Discourse analysis of technological shifts throughout the 1950s pertaining to widescreen reveal the dynamic function of language, structure, context, power, hegemony, and social activity.  Of the coded articles pertaining to widescreen technologies dating between 1950 and 1954, a full 51% were coded to be “extremely optimistic” in assessing the potential of the given technology.  This means that these articles were coded between 8 and 10 on the 10 point optimism scale used by the coders.  Conversely, only 14% of coverage fell in the “extremely pessimistic” category, ranging in the scale between 1-4.  Of this coverage, many of the articles read as reactionary objections on principle, including such lines as “Drive-ins are the healthiest part of exhibition and just don’t need the fancying up treatment,” which appears in an appropriately titled article “Phil Smith sees no drive-in fancying up” from March 17, 1954.  What this reveals about the functioning of the trade discourse historically is clear: technophilic themes engage and combine with opinion and editorial discourse trends to create insider/outsider dynamics that contribute to meaning-making and encourage the march of technological change throughout history.

NOTES

  1. Gray, Timothy M. “Opening the Variety Vault:  Digital version of 105-year archives unveiled Monday” Variety Online Technology News, Variety Magazine, 13 September 2010.  Web.  12 February 2012.
  2. See, for instance, Schatz 1981, 1988, 1999; Cook 2004; Bordwell and Thompson 1979; etc.
  3. See, for instance, the Variety Film Reviews book series from R.R. Bowker publishing, 1983-1995.
  4. See https://www.varietyultimate.com/secure/account/?screen=pi1; accessed on October 29, 2012.
  5. See Tim Gray’s forthcoming (2012) Variety: An Illustrated History of the World from the Most Important Magazine in Hollywood.
  6. See Bourdieu, P. (1990) Structures, habitus, practices. In P. Bourdieu, The logic of practice (pp. 52-79). Stanford, CA: Stanford University Press.
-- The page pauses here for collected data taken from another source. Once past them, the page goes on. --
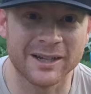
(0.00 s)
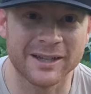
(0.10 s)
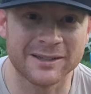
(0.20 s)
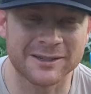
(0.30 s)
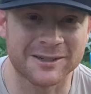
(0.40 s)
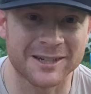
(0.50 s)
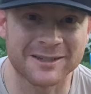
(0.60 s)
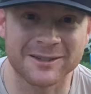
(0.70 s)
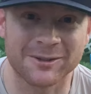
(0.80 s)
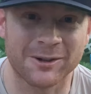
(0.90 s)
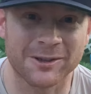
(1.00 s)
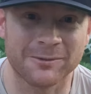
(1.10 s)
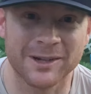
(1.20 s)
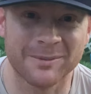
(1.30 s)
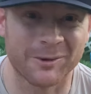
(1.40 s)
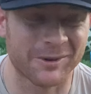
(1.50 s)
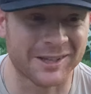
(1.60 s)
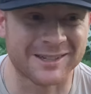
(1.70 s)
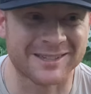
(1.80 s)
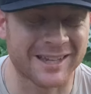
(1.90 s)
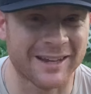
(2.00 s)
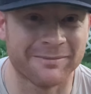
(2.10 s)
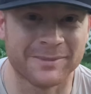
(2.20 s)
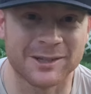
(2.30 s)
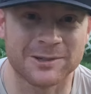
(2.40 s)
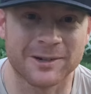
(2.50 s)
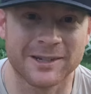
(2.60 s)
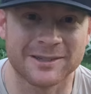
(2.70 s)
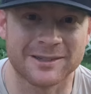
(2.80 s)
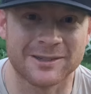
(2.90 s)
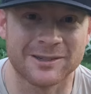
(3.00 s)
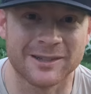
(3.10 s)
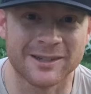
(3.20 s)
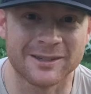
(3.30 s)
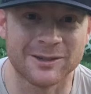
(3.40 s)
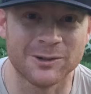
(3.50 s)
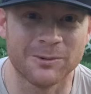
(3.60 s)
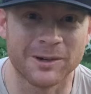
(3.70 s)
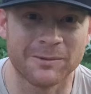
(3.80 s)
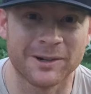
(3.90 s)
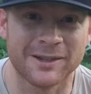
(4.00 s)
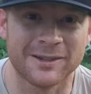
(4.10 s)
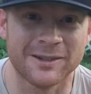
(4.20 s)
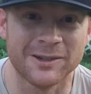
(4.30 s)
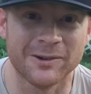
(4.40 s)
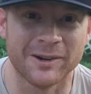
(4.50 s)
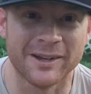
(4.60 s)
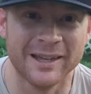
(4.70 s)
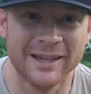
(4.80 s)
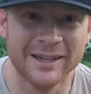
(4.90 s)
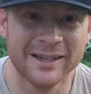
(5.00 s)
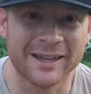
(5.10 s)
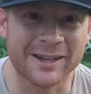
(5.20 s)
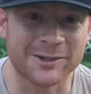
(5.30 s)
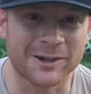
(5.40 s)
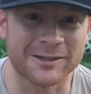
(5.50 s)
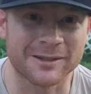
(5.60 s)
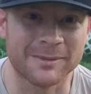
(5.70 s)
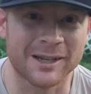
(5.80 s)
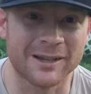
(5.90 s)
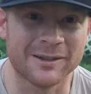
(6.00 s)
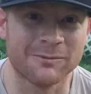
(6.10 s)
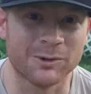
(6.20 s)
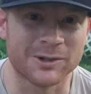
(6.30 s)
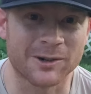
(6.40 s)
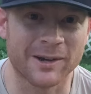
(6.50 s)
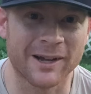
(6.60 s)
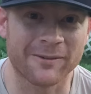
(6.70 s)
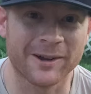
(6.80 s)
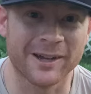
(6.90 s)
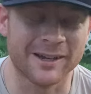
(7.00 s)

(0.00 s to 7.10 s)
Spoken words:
suggestions along the way, but really just gave him the trust to do what he wanted to do, and trust him that it would turn out right.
Bourdieu, 1990, p. 54
  7. I’d like to thank Joshua Cohn, my student research assistant, for his contribution to this project.
  8. See Morley 1992.
  9. Data pertaining to readership demographics and circulation figures were not available prior to 1987.
  10. See Gitlin 1980: 28.
  11. See van Dijk 1997.
  12. April 28, 1954:  Abel Green.
  13. See Stubbs 1991, 2003, 2007; van Dijk 1997, 2008; and Fairclough 1993, 2009.
  14. See Hall, Stuart.  “Encoding and decoding in television discourse,” Vol. 7 of Media Series.  CCCB, 1973.
  15. See Fairclough 1995.
  16. See Cameron 2010; Simon 2010; Din 2007; Tallon 2008.
  17. See Sebok 2007 for a thorough discussion of Digital Rights Management technologies and the regulation of digital content.
  18. See Lessig, 2002, 2005; Atkins and Mintcheva 2006; Litman 2006; Gillespie 2009; Wilbur 2000; etc.

Author bio:

Bryan Sebok is an Assistant Professor of Media Studies at Lewis & Clark College in Portland, Oregon. His research interests include topics related to conglomeration, new technologies, digitization, and industrial shifts in the contemporary and historical media industries. Professor Sebok is also a working documentarian, with a feature documentary currently shooting in Portland.